Todo esse assunto me preocupa. Entendo perfeitamente o poder da tecnologia, mas acredito que em educação devemos usar a tecnologia criteriosamente para atender a nossos objetivos educacionais, sermos mais eficientes e eficazes no ensino e ajudar os alunos a aprender. E não porque achamos que nossos estudantes simplesmente vão ‘gostar’. Os alunos são exigentes e sabem quando a tecnologia não está agregando valor. Também me preocupa o fato de que algumas das habilidades fundamentais que os alunos precisam desenvolver para serem capazes de aprender ao longo da vida não estão sendo alimentadas, em parte por causa da tecnologia que os cerca desde que nasceram. Acredito que a capacidade de se concentrar por mais de um minuto é importante, assim como a capacidade de saber se expressar ou escrever algo que ilustre uma posição ou convença alguém. Então me preocupa que essas habilidades fundamentais não estejam sendo desenvolvidas até os estudantes chegarem às faculdades porque passaram a vida escrevendo no Twitter ou no Facebook, em conversas curtas, sem pensar muito nem se preocupar com gramática, apenas de forma rápida e reativa. Será que eles entendem que esses gêneros da escrita não se transferem para um ambiente profissional? Vamos trazer a tecnologia para dentro da sala de aula de forma significativa e aproveitar as vantagens que o conhecimento tecnológico de nossos alunos traz, mas não vamos tomar decisões sobre o uso da tecnologia que não foi bem pensada ou não está alinhada aos nossos objetivos educacionais.
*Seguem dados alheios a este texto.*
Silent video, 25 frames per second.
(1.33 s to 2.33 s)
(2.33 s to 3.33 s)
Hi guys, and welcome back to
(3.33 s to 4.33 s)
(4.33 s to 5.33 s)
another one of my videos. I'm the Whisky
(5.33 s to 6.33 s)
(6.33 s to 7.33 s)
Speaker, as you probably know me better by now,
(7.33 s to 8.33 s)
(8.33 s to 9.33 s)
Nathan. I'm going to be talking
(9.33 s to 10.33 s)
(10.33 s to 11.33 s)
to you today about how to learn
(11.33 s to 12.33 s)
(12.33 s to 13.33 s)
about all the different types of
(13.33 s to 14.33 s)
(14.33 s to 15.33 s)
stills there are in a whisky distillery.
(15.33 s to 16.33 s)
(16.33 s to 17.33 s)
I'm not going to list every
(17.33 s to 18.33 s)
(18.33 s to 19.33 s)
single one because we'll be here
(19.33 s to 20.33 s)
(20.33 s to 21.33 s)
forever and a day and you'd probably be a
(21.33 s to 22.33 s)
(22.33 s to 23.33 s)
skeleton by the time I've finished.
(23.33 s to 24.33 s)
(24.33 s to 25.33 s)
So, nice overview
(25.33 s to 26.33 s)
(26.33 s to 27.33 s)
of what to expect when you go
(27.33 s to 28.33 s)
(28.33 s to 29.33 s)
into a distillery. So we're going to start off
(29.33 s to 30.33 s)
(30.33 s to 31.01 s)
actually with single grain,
Como pode o ensino superior servir a essas gerações mais adequadamente? O que precisa ser mudado dentro da sala de aula e dentro das faculdades em geral?
Precisamos ser os adultos. Essa geração de alunos é mais global de muitas formas por causa da tecnologia, mas nós educadores sabemos o que é preciso para prepará-los para o futuro. Então, é importante entender essa geração e usar esse conhecimento para formular nossos cursos e currículos e assegurar que eles possam funcionar numa economia global com capacidade para se adaptar a situações, empregos e carreiras novas, que é o que eles vão precisar para obter sucesso na vida profissional.
Você já disse que, ironicamente, a especialização pode ser uma vantagem ou uma desvantagem quando se trata de ensino. Quais são as estratégias para superar os pontos cegos da especialização?
Muito do que sabemos e podemos fazer como especialistas ocorre inconscientemente. Na sala de aula, quando um professor descreve um processo ou resolve um problema ele também provavelmente está combinando etapas ou ignorando passos para a resolução do problema por causa da automaticidade que vem com a especialização. Quando um aluno não entende a passagem de uma etapa para outra, é indicativo de que algo está faltando no processo. Então você deve deixar os estudantes à vontade para perguntar; você deve pedir a outros colegas que deem uma olhada na sua explicação para garantir que você não esteja pulando nada; ou você pode tentar pensar como um novato e descompactar todas as etapas de um processo.